Estimating parameters of positive selection from the uSFS vs. estimates from patterns of diversity

As discussed above, studies based on analysis of the uSFS and those based on selective sweep models have yielded vastly different estimates of the parameters of positive selection. Patterns of neutral genetic diversity in both humans and wild mice cannot be explained by the effects of background selection alone, and in both species it has been suggested that strongly beneficial mutations are required to explain the observed patterns (Nam ; Booker and Keightley 2018). In the case of wild house mice, positive selection parameters obtained by analysis of the uSFS do not explain dips in nucleotide diversity around functional elements (Booker and Keightley 2018). Recently, Castellano analyzed the uSFS for nonsynonymous sites in great ape species but did not find significant evidence for positive selection. In their dataset, Castellano had at least 8 haploid genome sequences for each of great ape species they analyzed, and they argued that they were underpowered to detect positive selection on the basis of the uSFS. In this study, I analyzed datasets of 20 diploid individuals and found that it was very difficult to accurately capture positive selection parameters. Increasing the number of sampled individuals even further may increase the power to estimate the strength of positive selection, but this study suggests that the increase in power will depend on the underlying DFE. When p is small, the expected number of advantageous mutations present in the uSFS for 200 diploids is less than 10 for most frequency classes when 14Mbp of nonsynonymous sites have been used to construct the uSFS (Figure S3). Indeed, Figure S3 shows that even with very large sample sizes, the expected uSFS for beneficial mutations are very similar and may only be distinguished on the basis of a small number of high frequency derived alleles. Thus, it may be that the uSFS is inherently limited in the information it carries on the DFE for beneficial mutations so other sources of information may have to be used to accurately recover parameters.

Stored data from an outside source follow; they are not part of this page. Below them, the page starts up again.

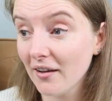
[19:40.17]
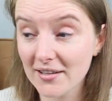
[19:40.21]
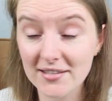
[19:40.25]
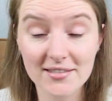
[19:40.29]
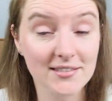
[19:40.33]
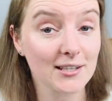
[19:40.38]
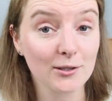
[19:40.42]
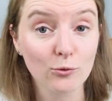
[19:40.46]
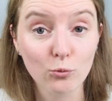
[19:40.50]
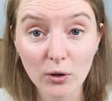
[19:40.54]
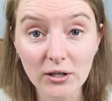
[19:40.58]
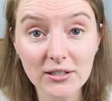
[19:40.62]
I
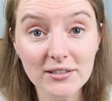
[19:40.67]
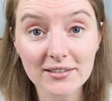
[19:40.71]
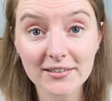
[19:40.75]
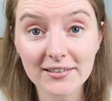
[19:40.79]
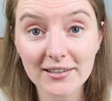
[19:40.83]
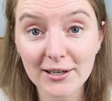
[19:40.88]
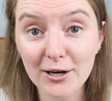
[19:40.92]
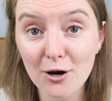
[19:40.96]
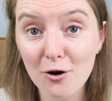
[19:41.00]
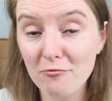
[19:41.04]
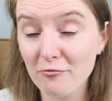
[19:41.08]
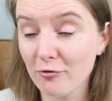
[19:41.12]
still worked
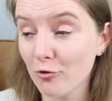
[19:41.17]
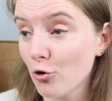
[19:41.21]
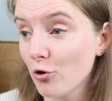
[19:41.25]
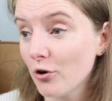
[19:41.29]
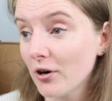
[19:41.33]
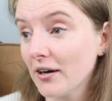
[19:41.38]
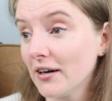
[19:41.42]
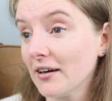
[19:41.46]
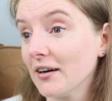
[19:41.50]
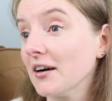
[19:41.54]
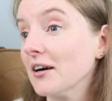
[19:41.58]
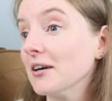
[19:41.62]
there
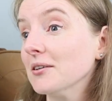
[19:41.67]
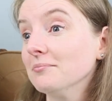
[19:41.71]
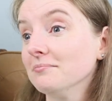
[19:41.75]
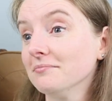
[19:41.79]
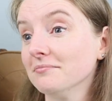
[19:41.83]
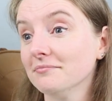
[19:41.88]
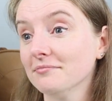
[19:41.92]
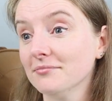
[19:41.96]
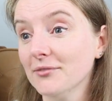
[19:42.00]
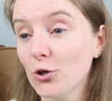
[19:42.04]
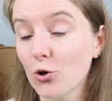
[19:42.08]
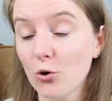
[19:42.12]
for
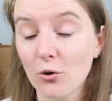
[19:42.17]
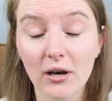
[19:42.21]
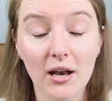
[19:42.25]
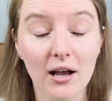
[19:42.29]
you know,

In this study, I modeled beneficial mutations using a discrete class of selection coefficients when, in reality, there is likely a continuous distribution of fitness effects. Indeed, studies in both humans and D. melanogaster have found evidence for a bimodal distribution containing both strongly and weakly beneficial mutations contributing to adaptive evolution using methods which incorporate linkage information but do not explicitly estimate selection parameters (Elyashiv ; Uricchio ). There are currently no methods that estimate the DFE using an analytical expression for the uSFS expected under the combined effects of BGS and sweeps. Rather, nuisance parameters or demographic models are used to correct for the contribution that selection at linked sites may make to the shape of the SFS (Eyre-Walker ; Galtier 2016; Tataru ). However, as this study shows, the parameters of positive selection are not reliably estimated when analyzing the uSFS alone. A way forward may be in using computational approaches to make use of all of the available data, while not necessitating an expression for the uSFS expected under the combined effects of BGS, sweeps, population size change and direct selection. An advance in this direction has recently been made by Uricchio who developed an ABC method for estimating α which makes use of the distortions to the uSFS generated by BGS and sweeps. By applying their method to data from humans, Uricchio found that α = 0.13 for nonsynonymous sites, 72% of which was generated by mildly beneficial mutations and 28% by strongly beneficial mutations. However, the computational approach developed by Uricchio could readily be extended to model an arbitrarily complex DFE for beneficial mutations. Their methods could be implemented in a machine-learning context, with training data generated by forward-simulations that capture confounding factors such as population structure and population size change as well as the effects of selection at linked sites.